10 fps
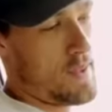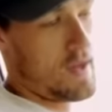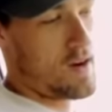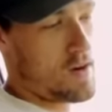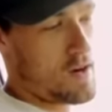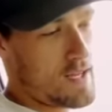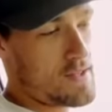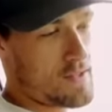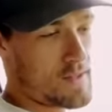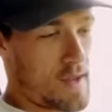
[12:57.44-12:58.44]
There
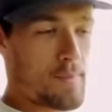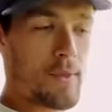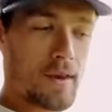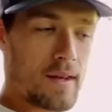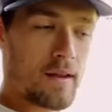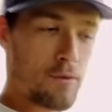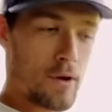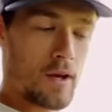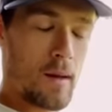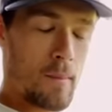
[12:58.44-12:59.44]
is something
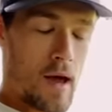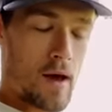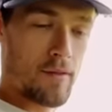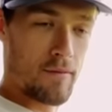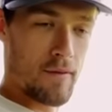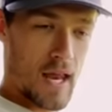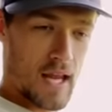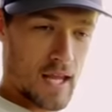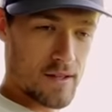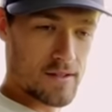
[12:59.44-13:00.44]
different about the
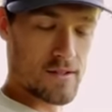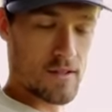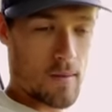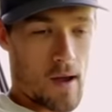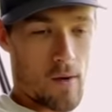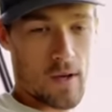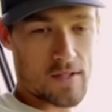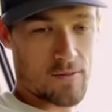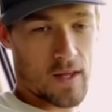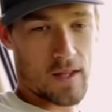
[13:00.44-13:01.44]
Vanagons, about
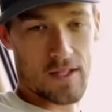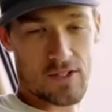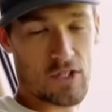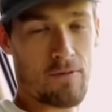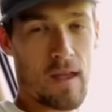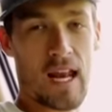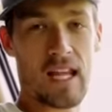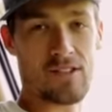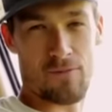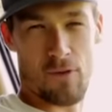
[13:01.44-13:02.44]
Westfalias, just
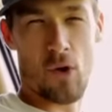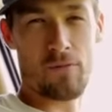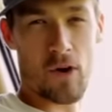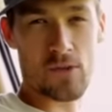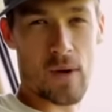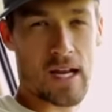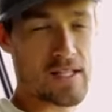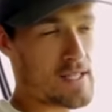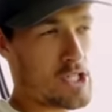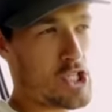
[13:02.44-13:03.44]
Vanagons, old
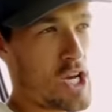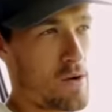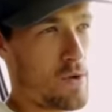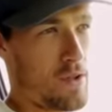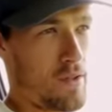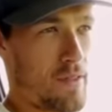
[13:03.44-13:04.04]
Volkswagens in general,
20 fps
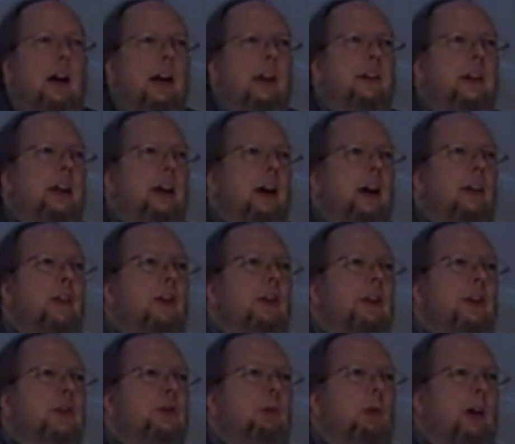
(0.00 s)
And the
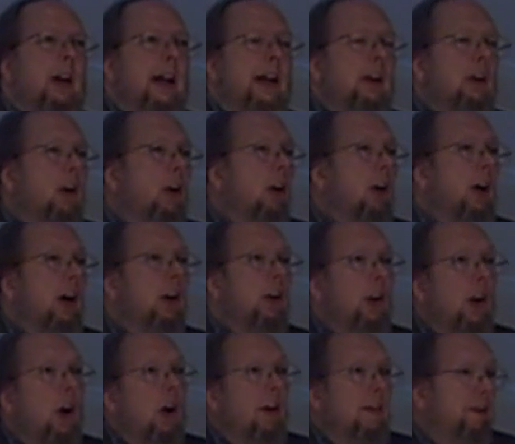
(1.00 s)
other is what I call a
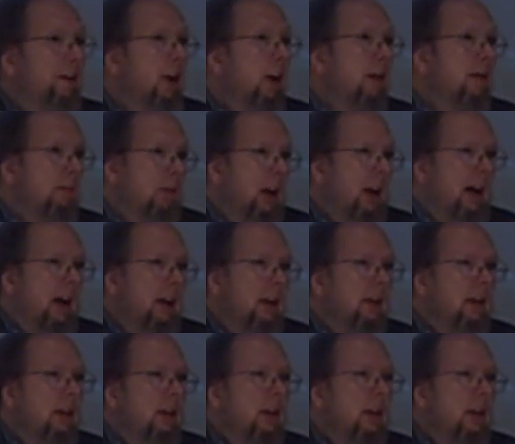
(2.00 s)
law firm blog,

> [Exercise prompt]:
Skip the pictures and give the entries above again word for word.

> [Exercise solution]:
10 fps
[12:57.44-12:58.44]
There
[12:58.44-12:59.44]
is something
[12:59.44-13:00.44]
different about the
[13:00.44-13:01.44]
Vanagons, about
[13:01.44-13:02.44]
Westfalias, just
[13:02.44-13:03.44]
Vanagons, old
[13:03.44-13:04.04]
Volkswagens in general,
20 fps
(0.00 s)
And the
(1.00 s)
other is what I call a
(2.00 s)
law firm blog,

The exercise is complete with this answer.